By Holly Kozelsky

There’s nothing more fun and interesting than a good piece of satire. I’m a big fan of Mad Magazine, The Onion, a lot of Saturday Night Live skits, and Ben Williams’ columns.
To enjoy satire, one can’t be too easily offended. We have to have the ability to chuckle at ourselves as well as our opponents. Even satire that goes against what we believe in is a light-hearted look at what may be a weakness or fallacy among our beliefs, or at least, it’s a good way to understand how the other side feels.
Though most people seem entrenched to fight their side no matter what, I make a point to look at matters from both points of view.
That brings us to a wildly satirical page I came across the other day.
It’s “My Safe Space – A Place for Dems.” It’s a web page that looks like a MySpace page from the early days of social media. The page has a lot of light-colored blocks with text inside, against a black background with colorful floating Mexican sombreros.
The name of the “account-holder” is “The Democrats.” It features two men, one wearing one of those sombreros, and says “Shut it down! Male, 55 years old, Brooklyn, New York – last working day 10/01/2025. Mood: Difficult.” Those two men are Senate Majority Leader Chuck Schumer and Hakeem Jeffries, Minority Leader of the U.S. House of Representatives.
A bar at the top reads “Hakeem is your extended shutdown network.”

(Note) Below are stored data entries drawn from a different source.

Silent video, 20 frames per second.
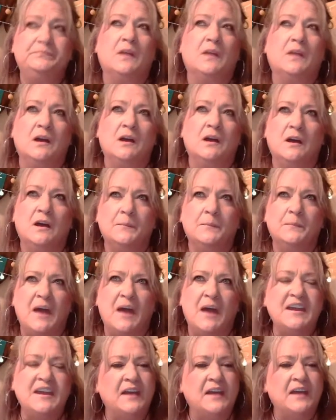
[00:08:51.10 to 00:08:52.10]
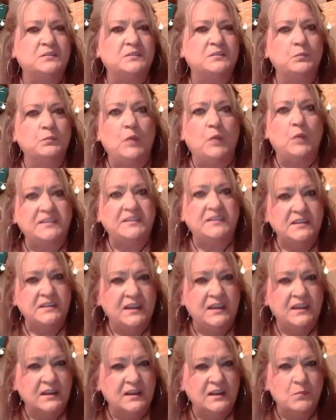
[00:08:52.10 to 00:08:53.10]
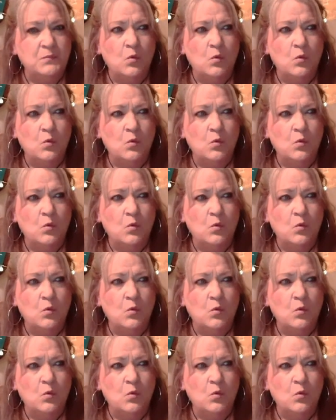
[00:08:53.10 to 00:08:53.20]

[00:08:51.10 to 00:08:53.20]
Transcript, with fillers: um, I guess, resonating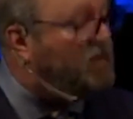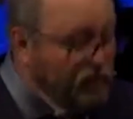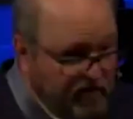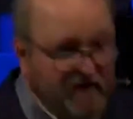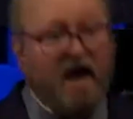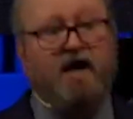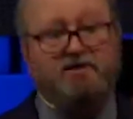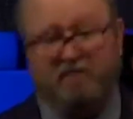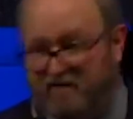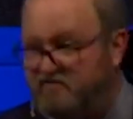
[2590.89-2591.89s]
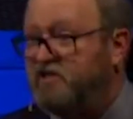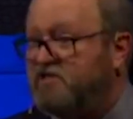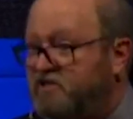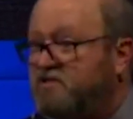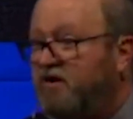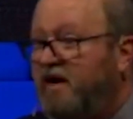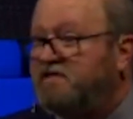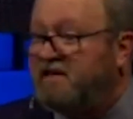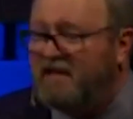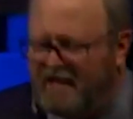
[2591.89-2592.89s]
with the gospel of Jesus
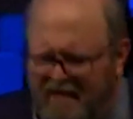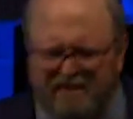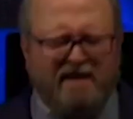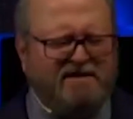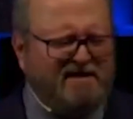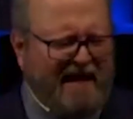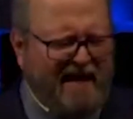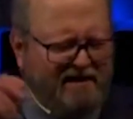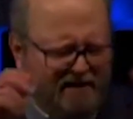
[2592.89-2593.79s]
Christ. Let's stand.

Under “Hakeem’s Blurbs,” it says:
“About Me: Hey we’re Democrats in the House and Senate. We love DEI, transgender for everyone, and handing out taxpayer benefits to illegal immigrants. We couldn’t care less if our men and women in uniform get paid or if our neighborhoods are safe – we just love playing politics with people’s livelihoods!
“Heroes: Anyone who identifies as a radical leftist. Transnational gangs, illegal immigrants
“Who I’d like to meet: Honestly, we couldn’t meet enough members of Antifa or illegal immigrants. They’re so awesome.
“Nicknames: ‘Sombrero Guy’ ‘Temu Obama’ ‘Dollar Store Obama’ ‘Chuck E. Cheese Obama’
“Hakeem’s Interests:
“General: ANTIFA, acting tough, drug dealers and illegal criminal aliens
“Music: Shut it Down (Pitbull ft. Akron), Shut It Down (Drake), Money, Money, Money (ABBA), Money for Nothing (Dire Straits), Stay Woke (Meek Mill ft. Miguel), Ultimate Mariachi Music Playlist for a Fiesta
“Movies: The Shutdown (2022), Other People’s Money (1991), Ghostbusters (2016), Snow White (2025)
“Television: The View, Saturday Night Live, The Handmaid’s Tale, The Joy Reid Show
“Books: Rules for Radicals, Antifa: The Anti-Fascist Handbook, The Communist Manifesto.”
Then, in a bottom right rectangle, is the section for “Hakeem’s Friends.” Hakeem has 8 top “friends.” They are: “Joe Biden, Fenty Girl, Antifa, Soros, Chucky, Real Chucky, Maryland Dad and Tampon Tim.”
And the second-to-last word in that last sentence is one I’ve never written in any newspaper article or column and never thought I’d have to or that I would. Gee, thanks, White House, for putting that on me.
Because, indeed, though that should be a few pages of Mad Magazine, or part of a segment of Saturday Night Live skit, instead, it is part of official communications and PR from our very own federal government’s White House website.
Why doesn’t everybody just stay in their own lane? Leave the satire to the entertainers, and please just give us a serious, professional and non-embarrassing government.
And yes, of course – stay in your own lane – same for me! I have been writing columns for more than 20 years, and they are usually about family life, gardening, community or mild foibles. They have very rarely been about politics. Suddenly, in these past couple of months, a few of them have been about politics.
I don’t like that switch any more than you do, but things have just gotten crazy lately, and how can I not notice?
Good government shouldn’t be noticed. It should just happen, and citizens should be able to live their lives and focus on other things. Instead, this year, we have whiplash for doing so many double-takes. This happened? That happened? Can this be real?
Even the shy, cat-loving, gardening-crazy, home cooking-mom homebodies like me are bothered by it.